New York Considers Banning Inquiries about Salary History of Job Applicants

Following its fairly recent enactment of laws restricting the use of criminal background and credit checks, New York City has introduced proposed legislation that would ban companies from asking hires about their salary history. A bill is pending before the New York City Council (the "Council") which would amend the New York City Human Rights Law (NYCHRL) by making it an unlawful discriminatory practice for an employer to inquire about a job applicant’s salary history, search publicly available records for such information, or otherwise rely on a prospective employee's salary history in determining salary amount at any stage in the employment process. Interestingly, the bill would allow an employer to consider a perspective employee’s salary history if the applicant "unprompted, willingly disclosed such salary history” to the employer. Mayor de Blasio has expressed support for the bill after implementing similar restrictions on city agencies in November through an Executive Order. However, the city bill goes beyond the executive order by calling for a ban on salary inquires “at any stage in the employment process” rather than just “prior to making a conditional offer of employment.”

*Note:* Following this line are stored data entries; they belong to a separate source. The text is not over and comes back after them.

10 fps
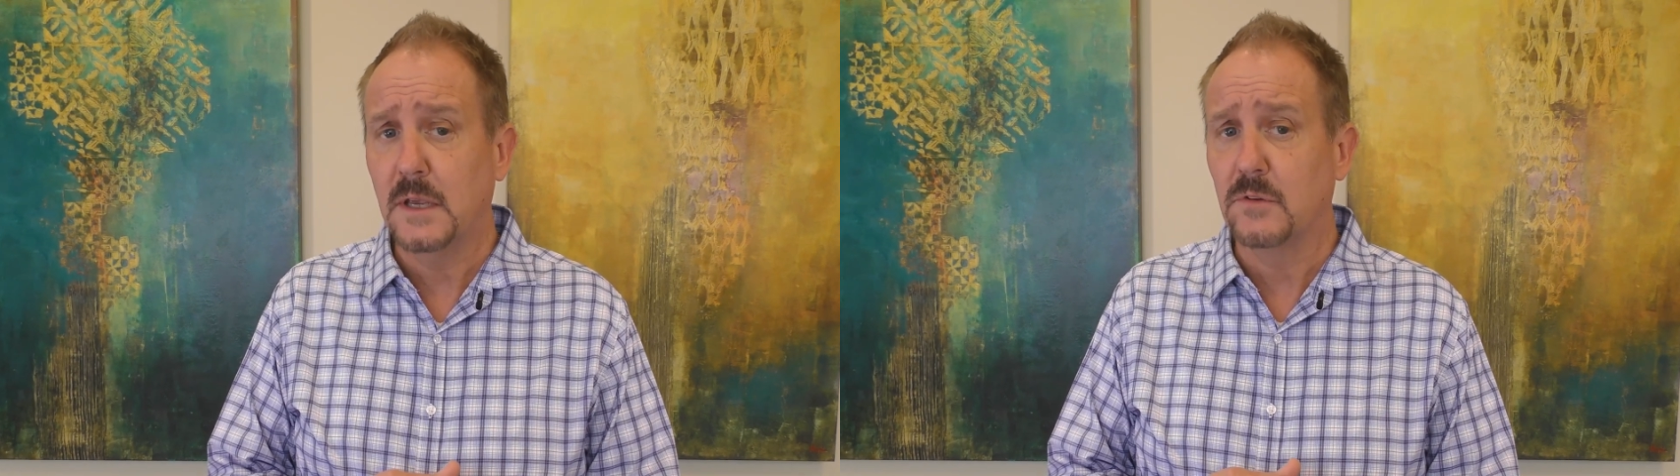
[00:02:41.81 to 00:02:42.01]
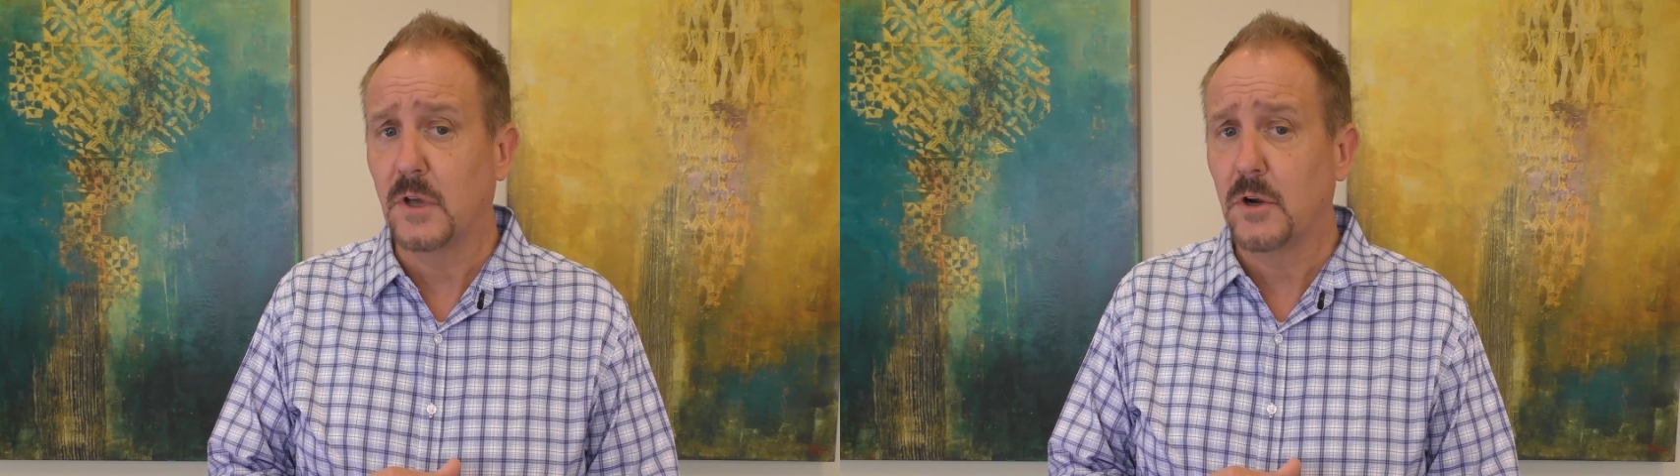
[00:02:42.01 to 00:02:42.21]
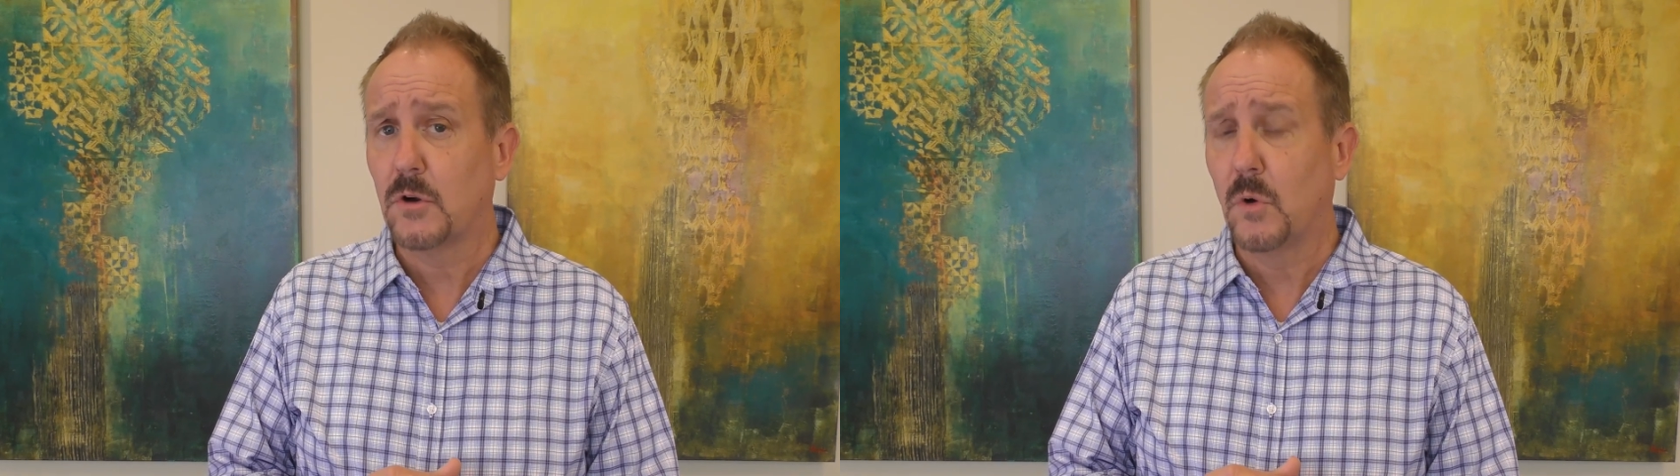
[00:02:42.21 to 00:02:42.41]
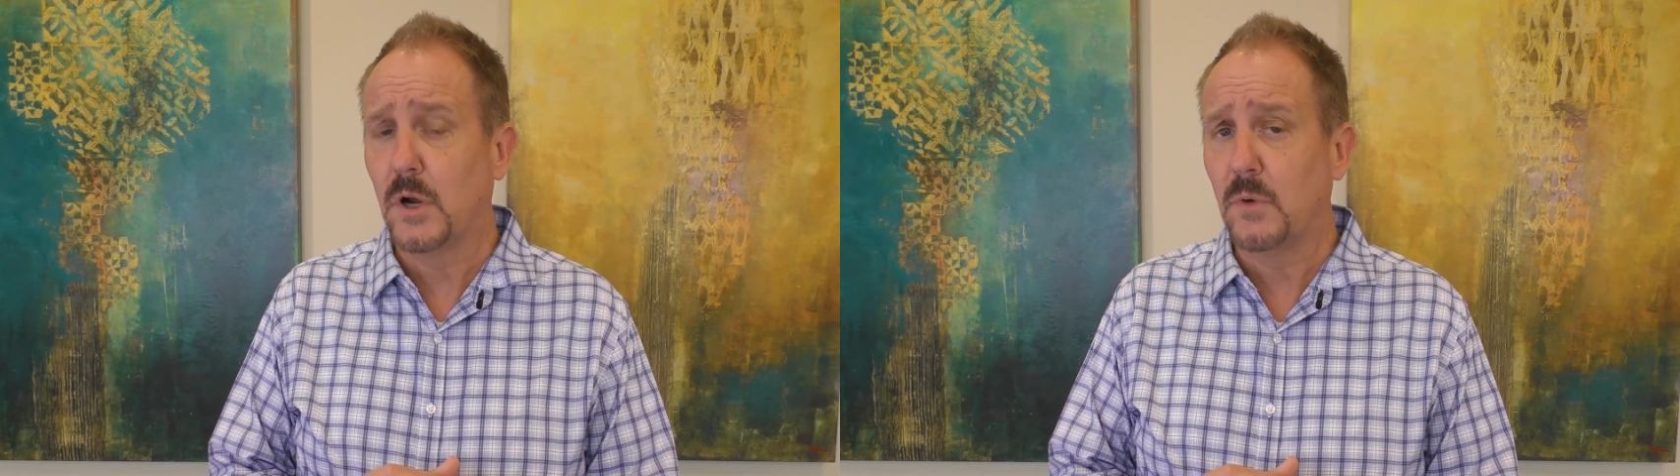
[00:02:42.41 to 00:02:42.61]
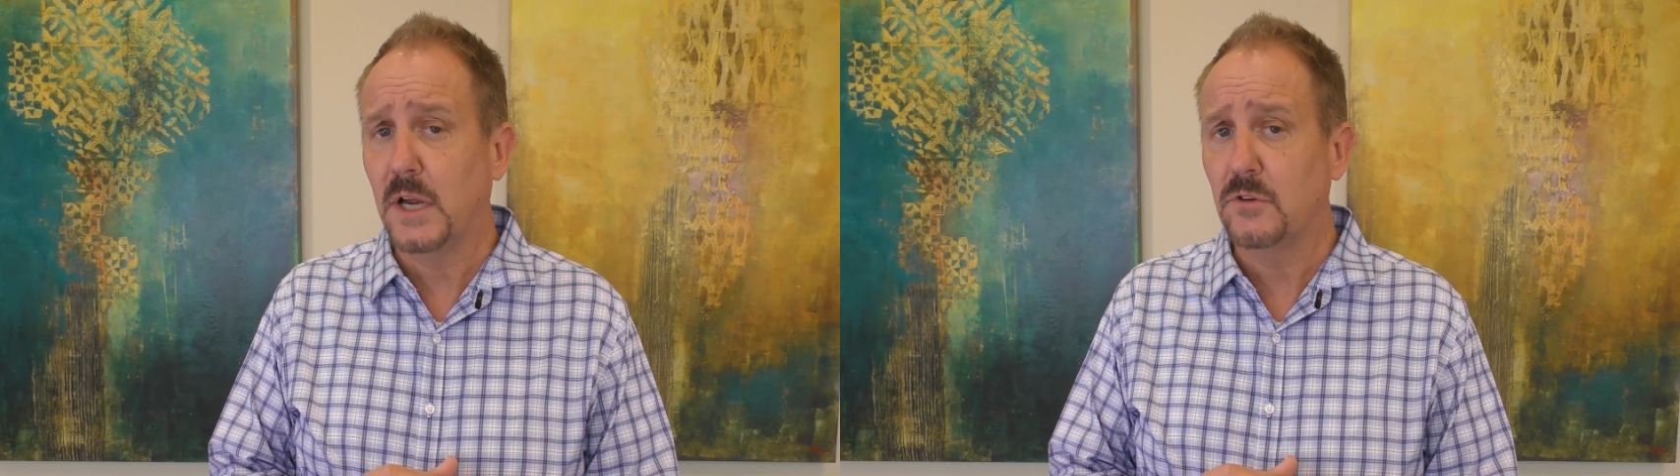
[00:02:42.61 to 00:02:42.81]
is
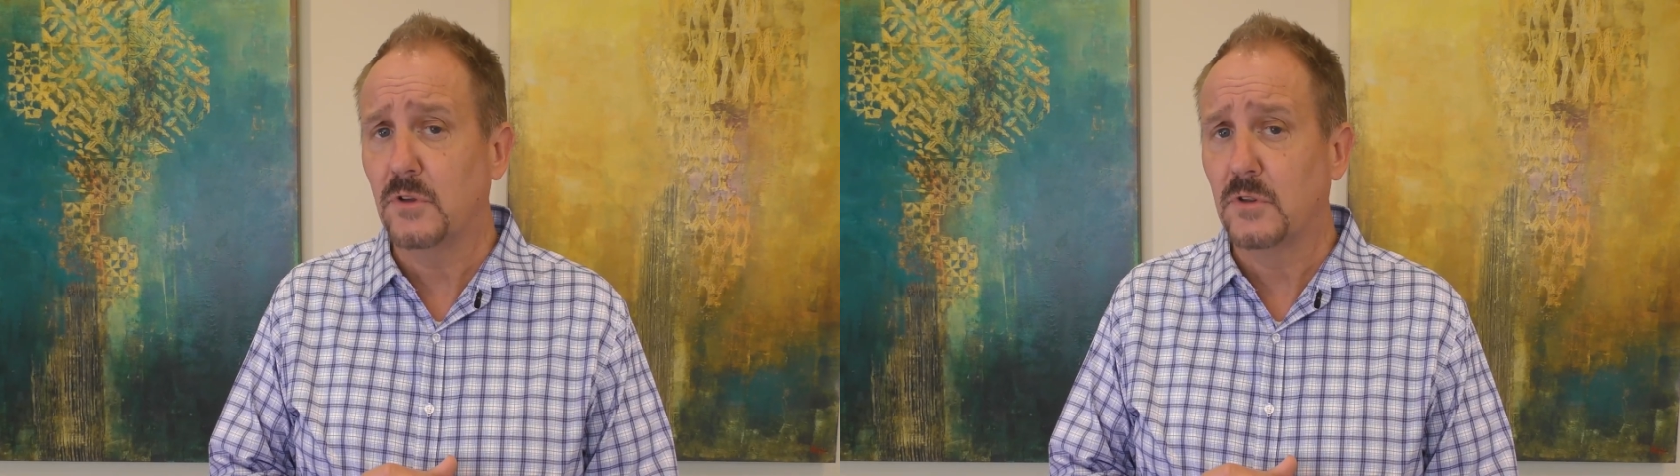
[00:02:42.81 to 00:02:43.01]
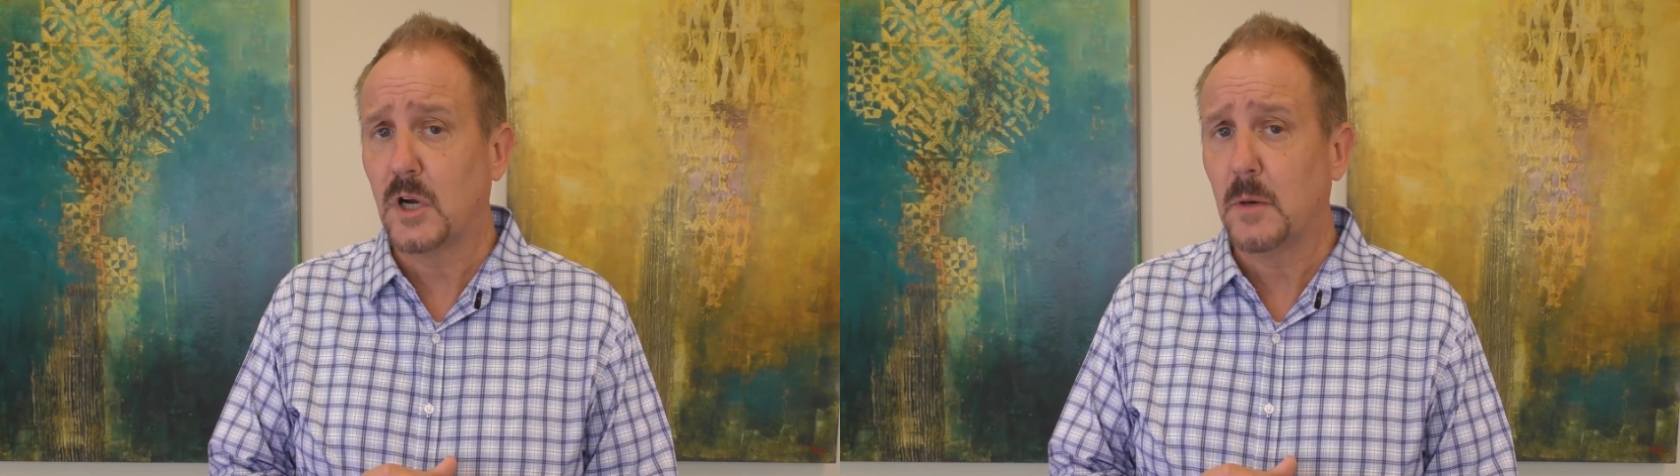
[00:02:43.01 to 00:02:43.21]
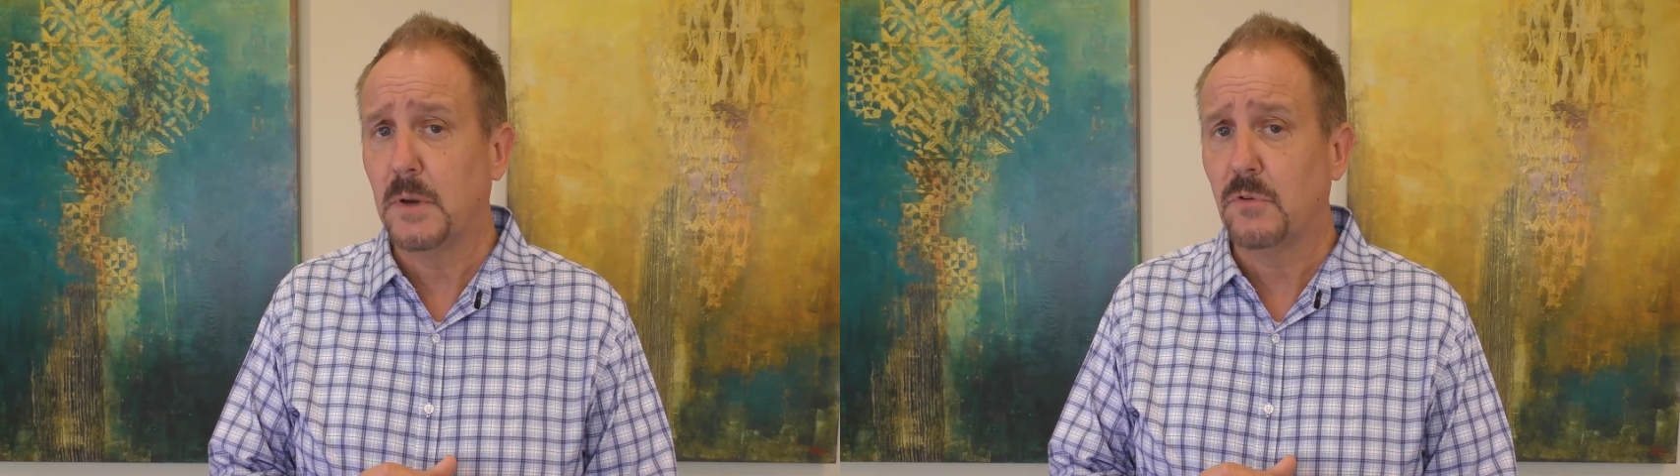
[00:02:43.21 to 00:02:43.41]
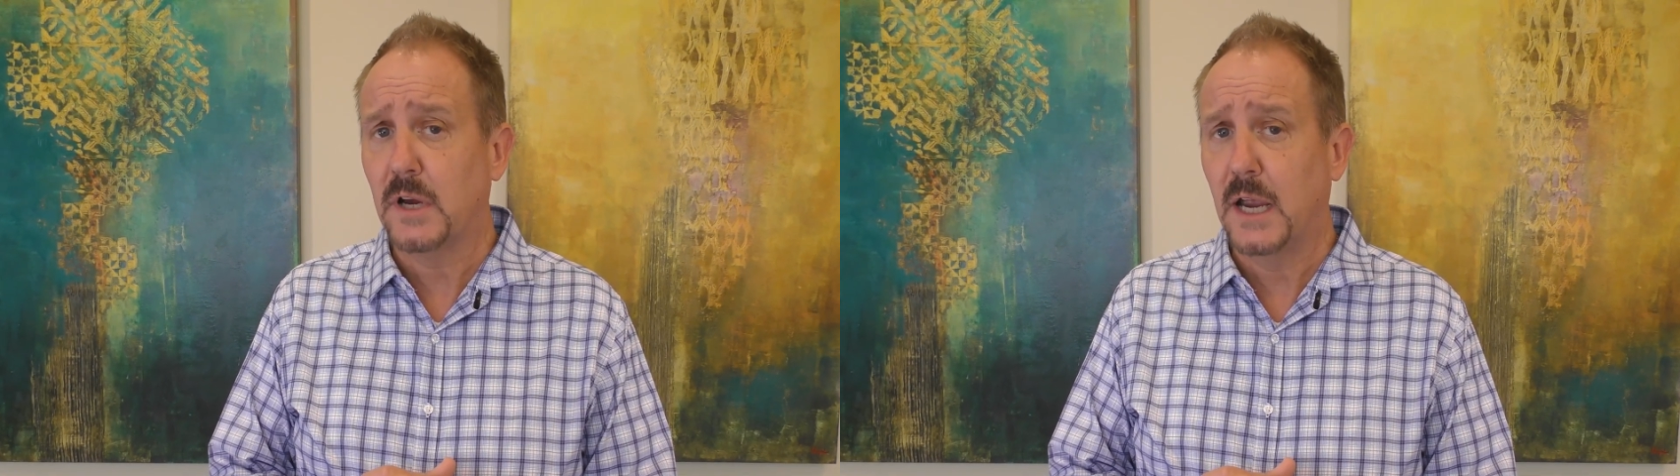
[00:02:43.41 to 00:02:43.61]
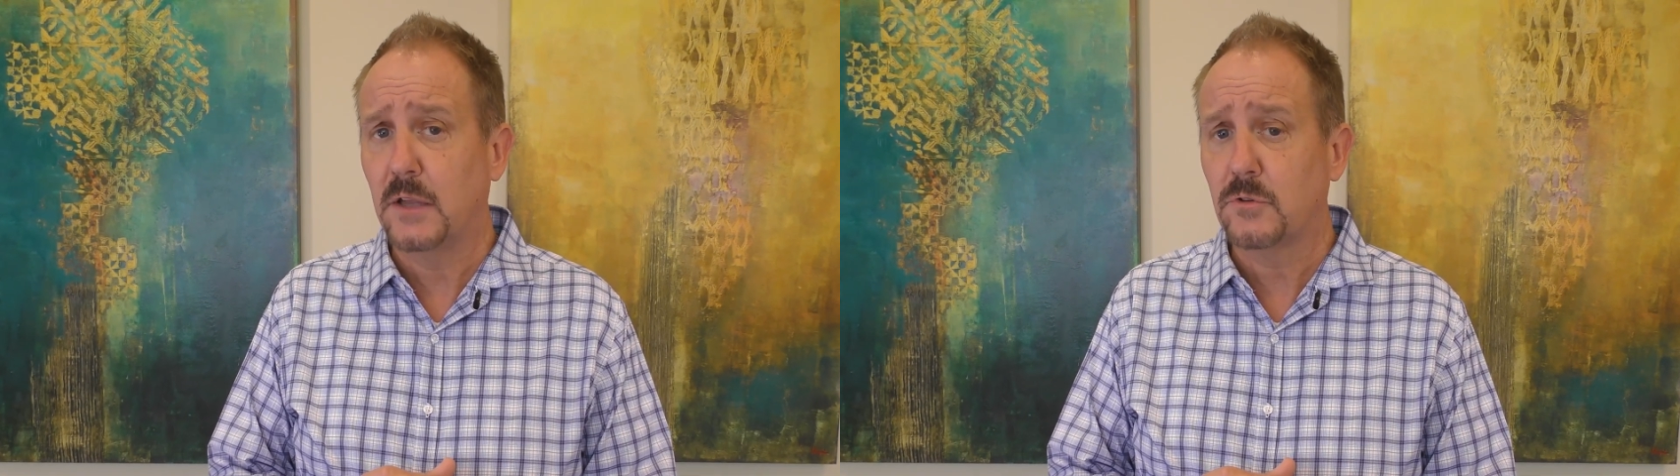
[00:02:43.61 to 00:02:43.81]
undergoing radiation therapy for
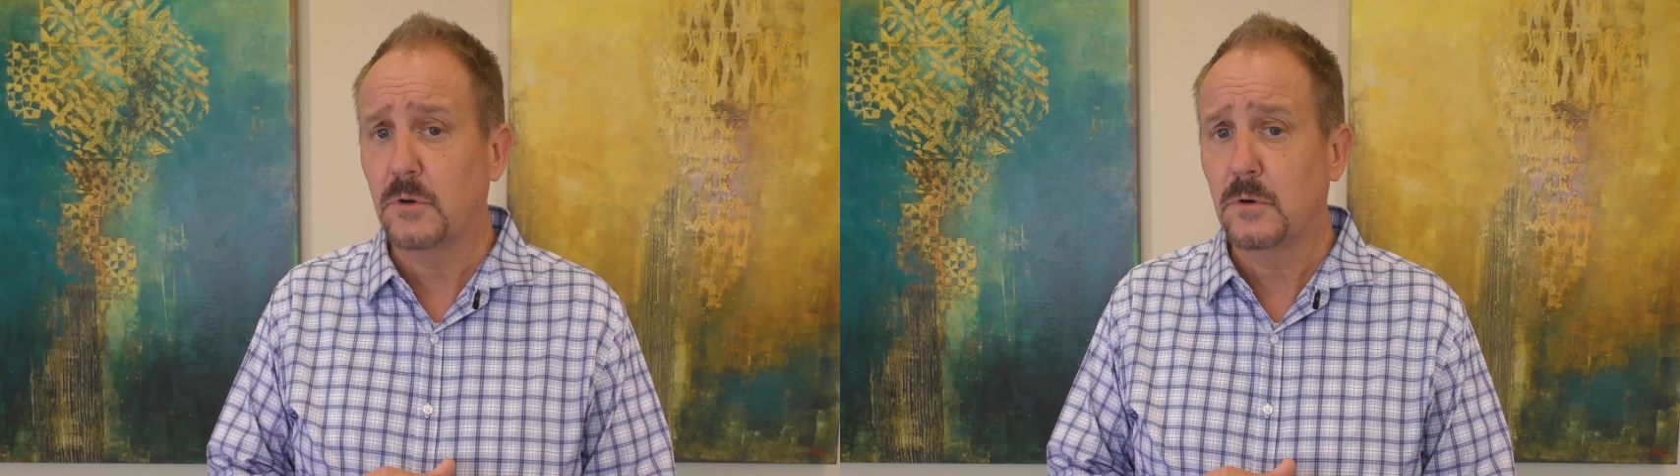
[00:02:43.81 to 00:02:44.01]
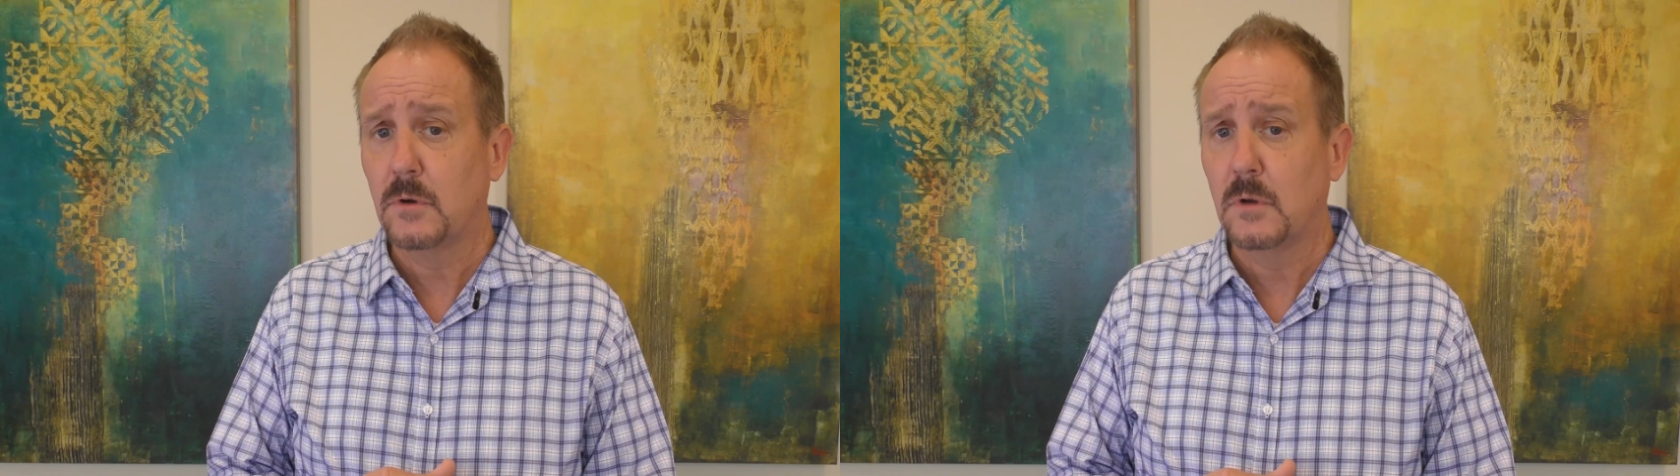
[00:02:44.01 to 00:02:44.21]
cancer,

These restrictions are being viewed as a “major step toward achieving pay equity for women and people of color.” Similar legislation has recently been introduced at the state level. The proposed state legislation would amend the New York State Human Rights Law (NYSHRL) to make it an unlawful discriminatory practice for employers to ask or seek the salary history of a prospective employee for an interview or as a condition of employment.

We will be tracking the city and state proposed legislation. At this point, the exact provisions of both bills are subject to amendment. In the meantime, employers should review their written policies and practices regarding hiring and think about changes they may need to make should these bills be enacted into law.